Top of TASK INPUTS

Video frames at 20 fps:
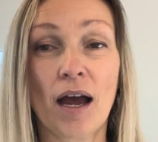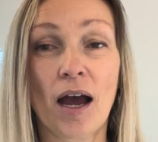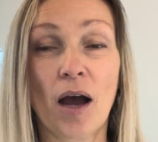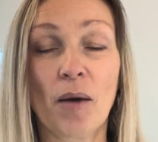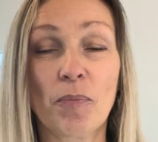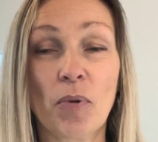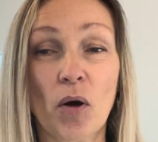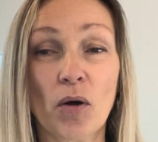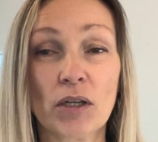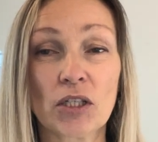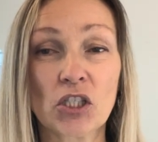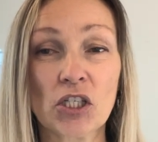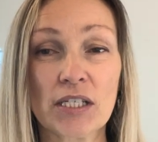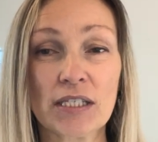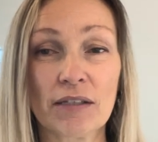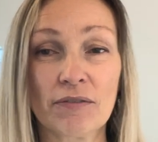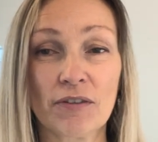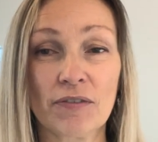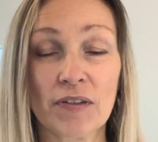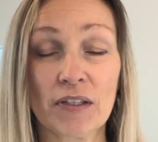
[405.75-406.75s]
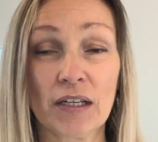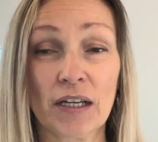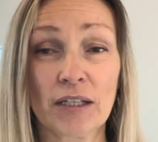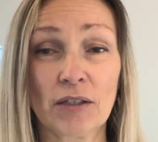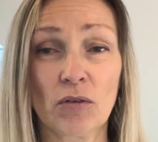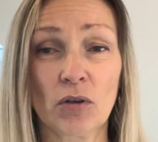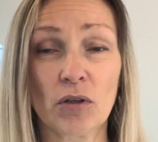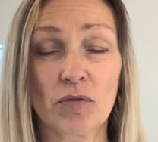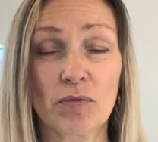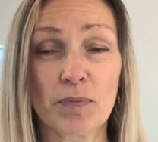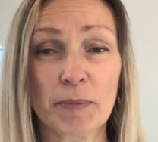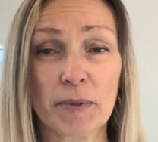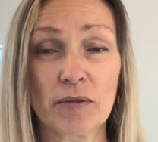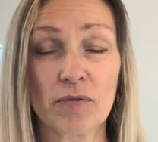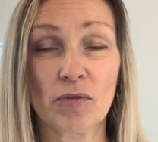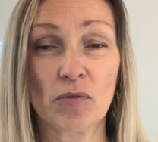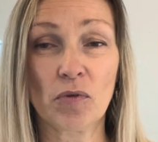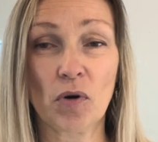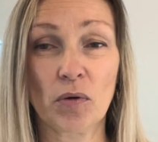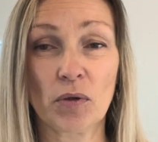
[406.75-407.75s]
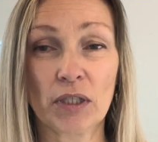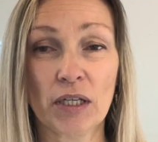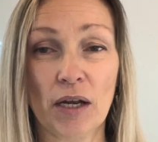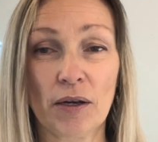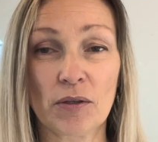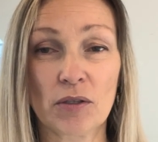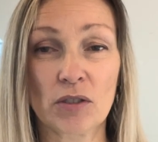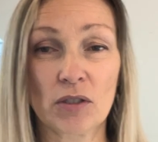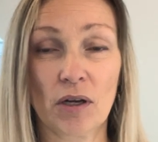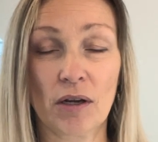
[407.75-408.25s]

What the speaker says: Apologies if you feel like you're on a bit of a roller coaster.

Bottom of TASK INPUTS
Top of TASK INPUTS

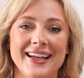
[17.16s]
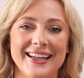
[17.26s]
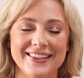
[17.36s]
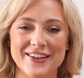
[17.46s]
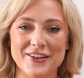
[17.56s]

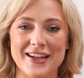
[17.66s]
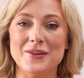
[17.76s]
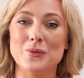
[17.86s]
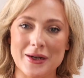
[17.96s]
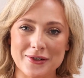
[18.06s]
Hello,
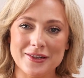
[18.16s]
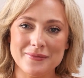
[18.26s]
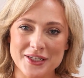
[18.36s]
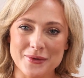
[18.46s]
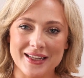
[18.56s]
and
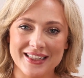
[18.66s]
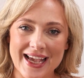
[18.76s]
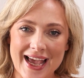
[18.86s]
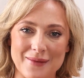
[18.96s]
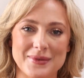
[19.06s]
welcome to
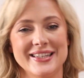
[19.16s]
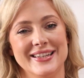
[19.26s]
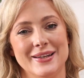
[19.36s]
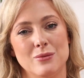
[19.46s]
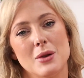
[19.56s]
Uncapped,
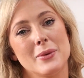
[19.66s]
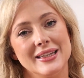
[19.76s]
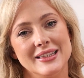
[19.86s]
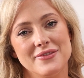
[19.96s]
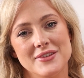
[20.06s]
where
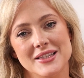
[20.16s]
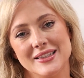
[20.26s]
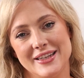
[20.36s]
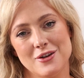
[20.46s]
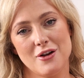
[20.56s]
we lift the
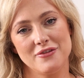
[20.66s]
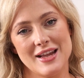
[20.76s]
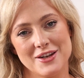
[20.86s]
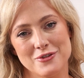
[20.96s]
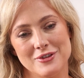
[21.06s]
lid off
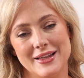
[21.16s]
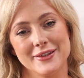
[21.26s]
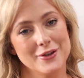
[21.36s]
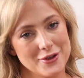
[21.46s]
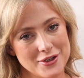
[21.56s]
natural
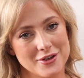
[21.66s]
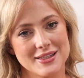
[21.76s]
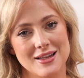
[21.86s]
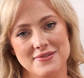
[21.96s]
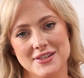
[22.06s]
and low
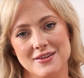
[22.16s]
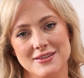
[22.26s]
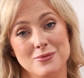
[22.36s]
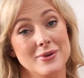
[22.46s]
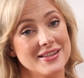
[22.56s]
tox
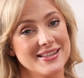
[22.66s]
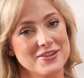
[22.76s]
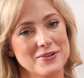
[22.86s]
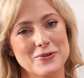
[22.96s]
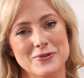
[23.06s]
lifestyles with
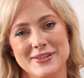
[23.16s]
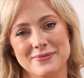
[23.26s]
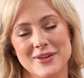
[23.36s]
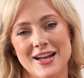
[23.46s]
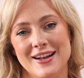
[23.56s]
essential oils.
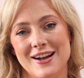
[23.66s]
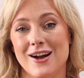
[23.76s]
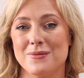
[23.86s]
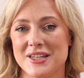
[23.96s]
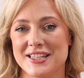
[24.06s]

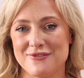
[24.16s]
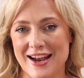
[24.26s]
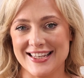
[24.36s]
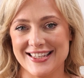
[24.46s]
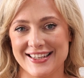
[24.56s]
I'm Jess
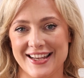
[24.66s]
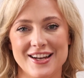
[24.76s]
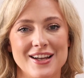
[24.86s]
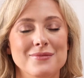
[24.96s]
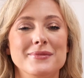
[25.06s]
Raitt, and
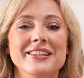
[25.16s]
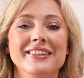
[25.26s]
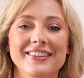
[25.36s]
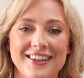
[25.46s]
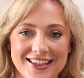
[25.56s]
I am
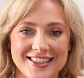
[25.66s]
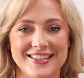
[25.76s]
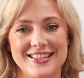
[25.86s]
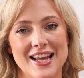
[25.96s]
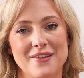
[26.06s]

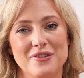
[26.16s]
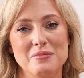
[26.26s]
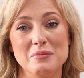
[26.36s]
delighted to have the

Bottom of TASK INPUTS

WORK INSTRUCTION. Nothing but the lines above, starting at the line that contains "Video frames at" and ending at the line that contains "What the speaker", should be given again, exactly and without the pictures.

SOLUTION TO THE EXERCISE.
Video frames at 20 fps:
[405.75-406.75s]
[406.75-407.75s]
[407.75-408.25s]

What the speaker says: Apologies if you feel like you're on a bit of a roller coaster.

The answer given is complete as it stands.